Here’s the final gag: WizardWorks was asking $25 for Nuclear Winter. That kind of money for seven levels of anything is lunacy, but as unfinished as this pack is, it was damn near robbery. Now that it’s free, (or bundled in with the Megaton Edition on Steam), I still can’t recommend it; especially when there are much better fan mods and TCs to spend your time on. There was potential here, and more levels, new weapons, a consistent story, some actual gags, and more level polish could have made this an excellent expansion. However, Simply Silly Software simply didn’t have the ideas or the time.
The Good
Much of the holiday decoration art is actually nice. Levels look snowy, and the snowfall effect is handled well. Santa’s a spry and unique final boss. Christmas MIDIs are a great touch.
The Bad
Seven levels isn’t enough value. Quality of those levels feels rushed and incomplete. No level gags?! Even the Caribbean expansion bothered to redraw the weapons.

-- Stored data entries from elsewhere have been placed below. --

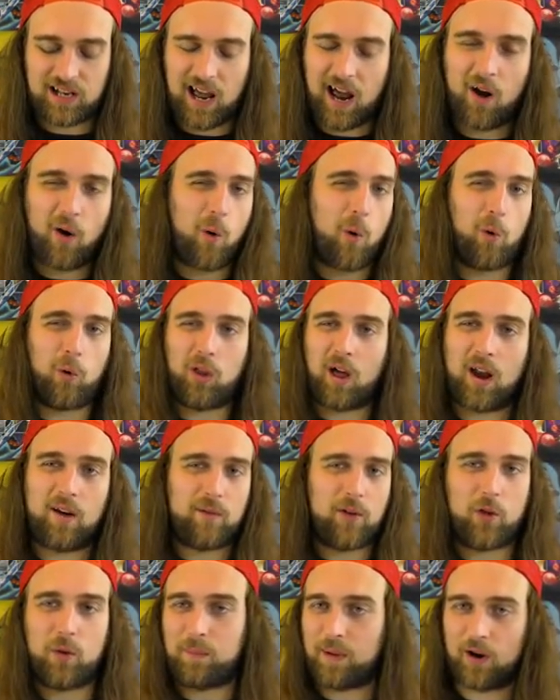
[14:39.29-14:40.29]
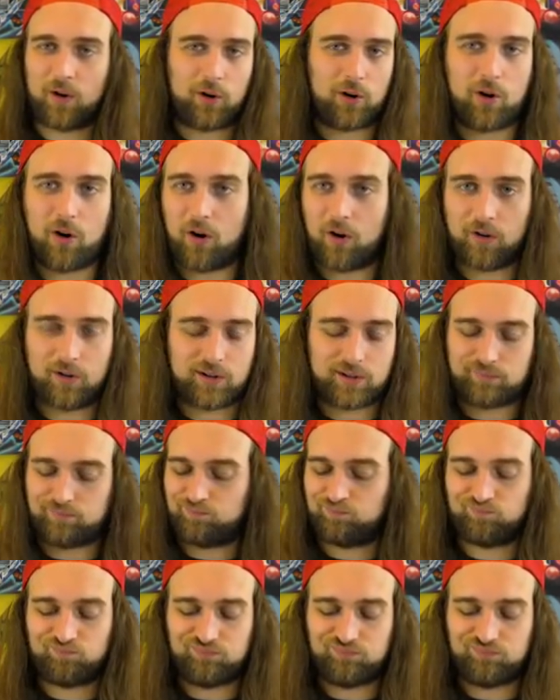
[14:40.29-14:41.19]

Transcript: not a whole lot of other better cards.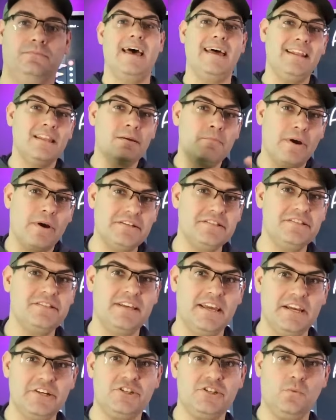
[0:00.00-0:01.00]
Then in the
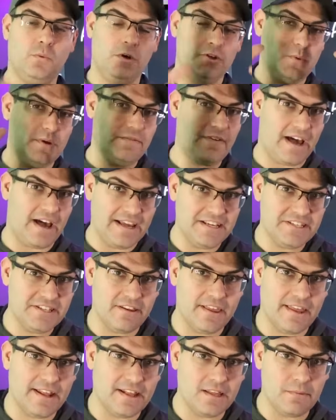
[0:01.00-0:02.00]
presentation, once we've
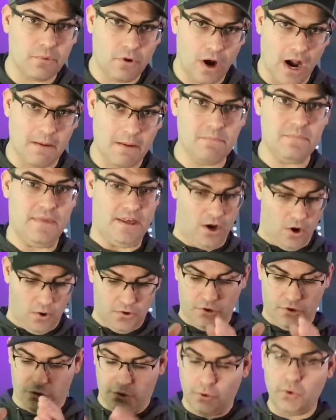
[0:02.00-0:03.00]
isolated the problem that, oh,
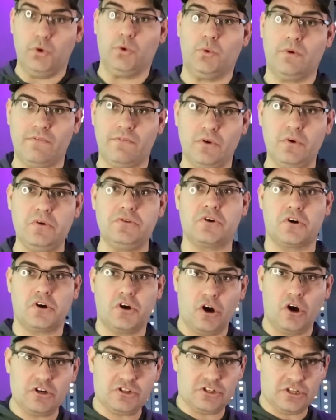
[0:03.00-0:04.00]
your Google reviews are
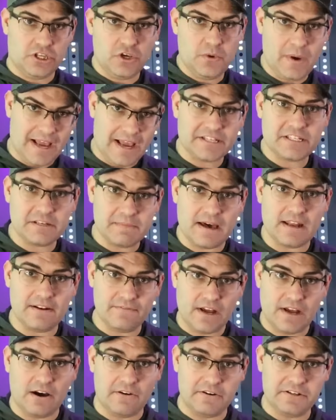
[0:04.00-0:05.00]
costing you X amount
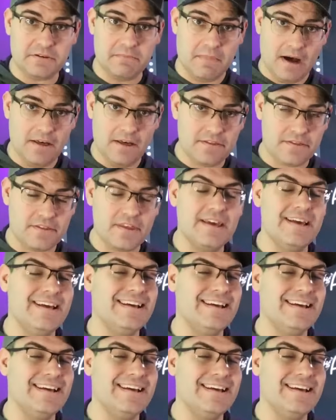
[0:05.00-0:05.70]
of dollars a month,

“So you have found my secret plans! Now you must die!” — Santa Claus
By far the worst of the 3 official expansions for Duke Nukem 3D. It feels very rushed and very amateur. Re-using two levels from the main game with minimal differences is lame and the other levels are really bad with a lot of bugs (disjointed textures, clipping errors) and it doesn’t really feel “Christmassy”, no re-modelled weapons, no new audio and only some winter enemies that look like crap.
Nice review.
I played through this game many years ago, and I also agree its the worst Duke Nukem 3D expansion pack. Sure, the music and the Easter eggs in “Land of Forgotten Toys” were a nice touch, but that’s pretty much it.